The wave of political repression is closing civic space and threatening fragile democracies across the world. In Uganda, the situation is not any better. As a result, many look up to the civil society to play a crucial role in scaling up civic activism to engage and push back for respect of rights and democratic ideals. But civil society itself is struggling. So, what’s the way forward?

On May 2 and 3, 2018, civil rights group Chapter Four Uganda, with the support of partners, convened the second annual Human Rights Convention at Kampala’s Sheraton Hotel. With a diverse community of over 400 guests, the event provided space for frank conversations on human rights and democracy situation in Uganda to forge a way forward. Internationally acclaimed rights defender and former UN Special Rapporteur on the Freedom of Peaceful Assembly and Association, Maina Kiai delivered an inspiring keynote address.

As anticipated, powerful ideas came through from the invigorating conversations.

What next? All the amazing ideas will mean zilch if the vehicle that is supposed to re-energise civic engagement and activism for social change is impotent. This raises concern on the current NGO model of organising because any failures are likely to undermine the ability of citizens in advancing rights and holding government to account.

“We’ve to ask ourselves if we as NGOs are hurting organising rather than helping,” Maina Kiai asked. This is nothing new.

On July 12, 2017, Chapter Four Uganda hosted an NGO Review conversation to reflect on new resilient models of civic organising. Renowned public interest advocate Irungu Houghton, the current Executive Director of Amnesty International Kenya, delivered the keynote address.

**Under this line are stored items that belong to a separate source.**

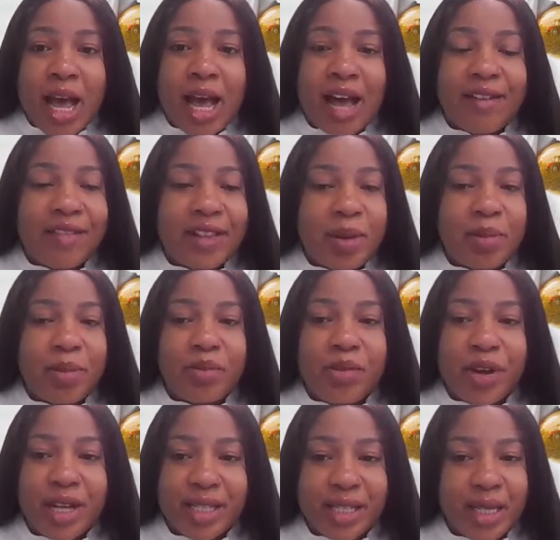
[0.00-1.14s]
available
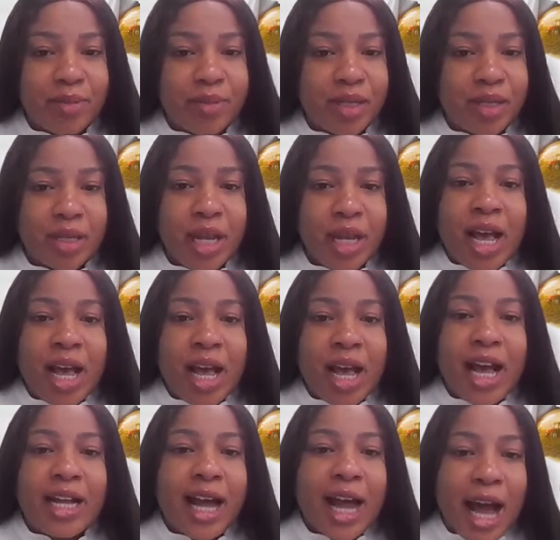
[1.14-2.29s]
for SMEs
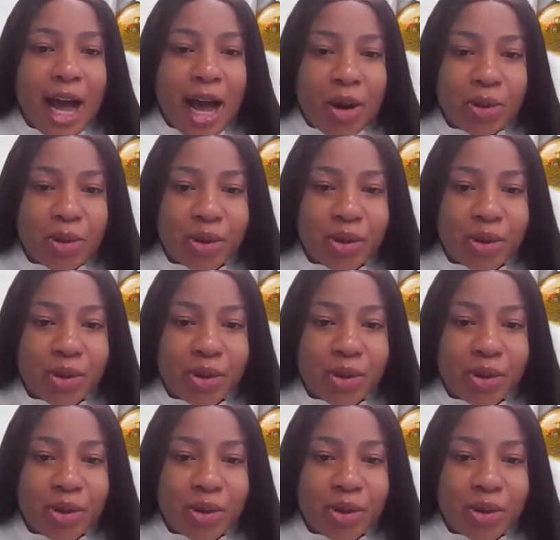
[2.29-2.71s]
and how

Autocratic leaders have found it fashionable to spread doubt about the legitimacy of the very idea of civil society and use legislative processes to enact a mosaic of illegitimate laws that are used to control or shutdown groups. In Uganda, for example, sections of the Public Order Management Act, the Anti-Money Laundering Act, and the NGO Act 2016 are of particular concern.

In addition to the State orchestrated restrictions, NGOs are also contending with a number of serious issues that require our attention.

Over the years, NGOs have become so professionalized that they have arguably lost their soul for the log frame. “We’ve lost touch with the people,” Maina Kiai cautioned. While stating a case for organisations to hire mobilisers to link them up with the grassroots, he noted,

“Its not about anything much. Just seat and communicate with people. Its not about a workshop or giving anything. That, we’ve lost.”

NGOs have to forge close working partnerships with the bigger community out there, despite of reluctance from a section of some civil society groups. As an expert at a recent scoring for the 2017 Civil Society Organisation Sustainability Index (CSOSI) for Uganda to project trends in the sector, I observed first hand how other sectors such as trade unions, religious institutions, and associations are not actively represented during such important reviews.

In their work, civil society organisations have to also be unapologetically political, but not partisan. Quite frankly, there are no ifs or buts.

Actions of the sector’s allies are also hurting civic space. For instance, donors often set the agenda through fixed strategic plans and calls. NGOs need to engage donors for a frank discussion on priority society challenges for most appropriate interventions to reverse this trend.

Commenting on the Black Lives Matter movement, Maina Kiai spoke of how social movements are compelling major donors to change there funding models in response to needs of communities.

In a May 2018 paper, the International Center for Not-for-Profit Law (ICNL) called on donors to allow civil society to define priority areas of support and adapt aid modalities to current realities through flexible funding for start-up CSOs through oral or basic project pitches, long term core support, and non-financial support.

It is also important that most of these support services be accessible to all groups, whether formally registered or not. Freedom of association is a right, not a privilege granted at formal registration.

We need to continue having this conversation. Civil society has to counter legitimacy concerns and other impediments to the NGO template by challenging inequality in all its forms, and adopting models that demonstrate direct representation. They also need to build partnerships and find more allies, bolster sectoral cohesion, explore self-funded models, increased transparency and accountability, and build capacity and stronger networks at the grassroots.